Gayusuta and Washington

Thursday, January 26, 2017

Great Leader: Uncas of the Mohegan

Forever immortalized in James Fenimore Cooper's story, Last of the Mohicans, this Mohegan leader in fact lived a century earlier.  And his people, far from being extinct, are still alive and well today.

Uncas (c 1588- c 1683) was born near the Thames River in modern-day Connecticut.  He was the son of a Mohegan Sachem known as Owaneco.  Uncas comes from a Mohegan word meaning fox.  Otherwise, little else is known about Uncas' personal life.  The Mohegan were closely allied with the Pequots.  However, as Uncas became Sachem and began to exert his own authority, he aligned his tribe with the Narragansett and later, the English.  He developed a friendship with an early Connecticut settler, John Mason, and later sent word to Connecticut leader Jonathan Brewster that the Pequot were planning an attack on the English.  Throughout the Pequot War, 1637-38, Uncas led war parties of Mohegan warriors as auxiliaries of the English.  The Treaty of Hartford of 1638 divided the lands of the defeated Pequot between the English, the Mohegans and the Narragansett, causing further occasions for future conflict.
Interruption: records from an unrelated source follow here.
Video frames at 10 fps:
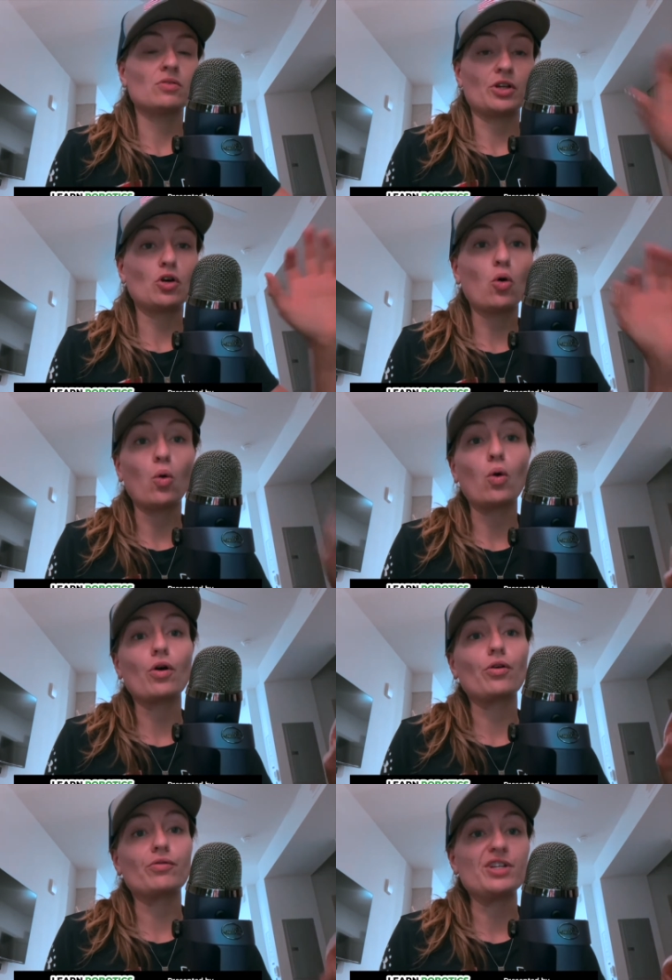like
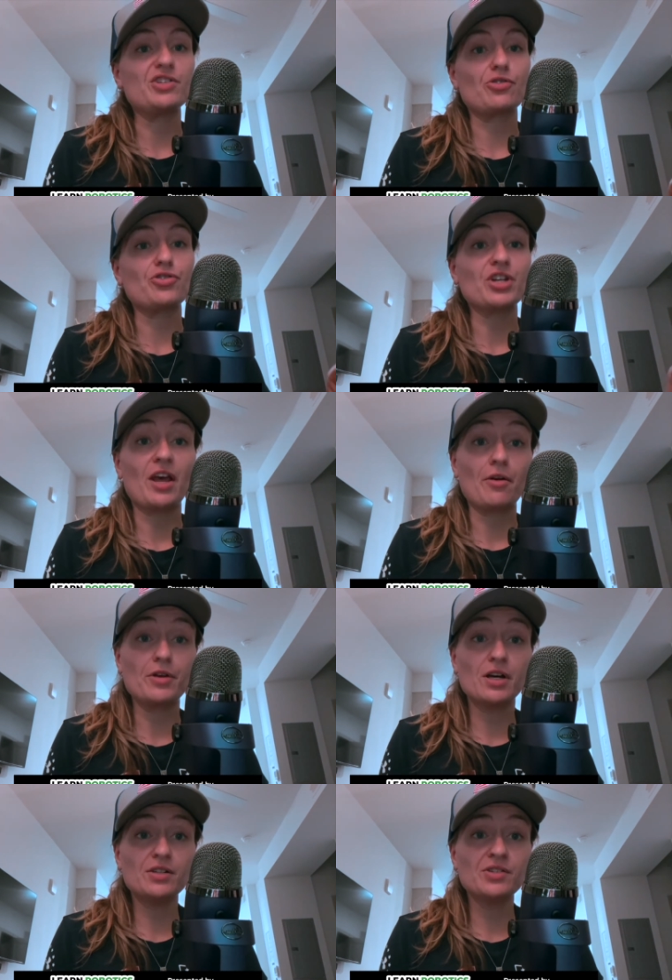core research
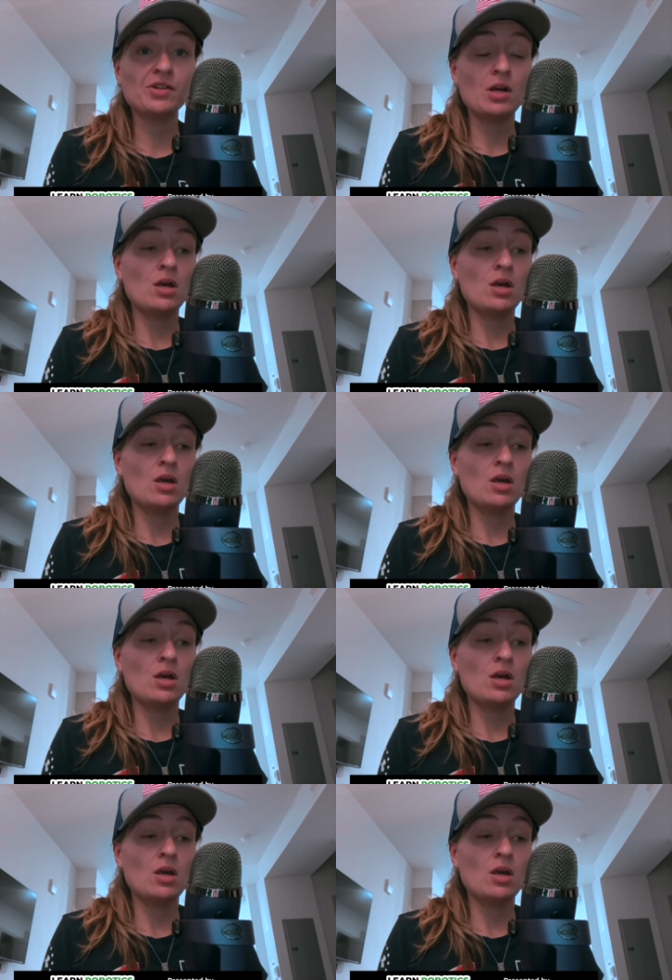areas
Though the Mohegan and Narragansett had been allies, disputes about the Pequot land drove them apart.  In 1643, war broke out between the two tribes.  Uncas' Mohegans defeated a much larger force of Narragansetts.  Uncas captured their Sachem, Miantonomo, and several of their leading warriors.  After executing Miantonomo's men in front of him, Uncas turned him over to the English.  Uncas requested the right of executing Miantonomo after his trial by the English, to prevent further fighting between the Narragansett and the English.  Miantonomo escaped before Uncas could kill him.  During the escape, Miantonomo leaped over the Yantic falls to get away from the Mohegans.  Later, Uncas' brother caught up with Miantonomo and killed him.  The leap was immortalized in the Cooper novel by Uncas leaping over a similar waterfall.  Uncas and the Mohegan allied with the English to escany reprisals by the Narragansett. 

A neighboring tribe, the Wampanoag under King Phillip/Metacomet, began a war against the Settlers in 1675.  During that War, the Mohegan remained allies with the English and often served as auxiliaries during the initial fighting.  However, Uncas later withdrew his people and chose to remain neutral as the conflict played itself out.  He died in 1683, near what is now Norwich, Connecticut.  A monument to his memory was erected in Norwich, with the foundation being laid by Andrew Jackson, of all people!  In 1907, William F. "Buffalo Bill" Cody laid a wreath on the monument in Uncas' memory.  Three U.S. Navy ships have born the name USS Uncas, as does the town of Uncasville, in Connecticut.  But the ultimate tribute was the role of the main Native character in Cooper's novel, as played by Eric Schweig, an Inuit/Ojibwe Native in the 1992 film, Last of the Mohicans.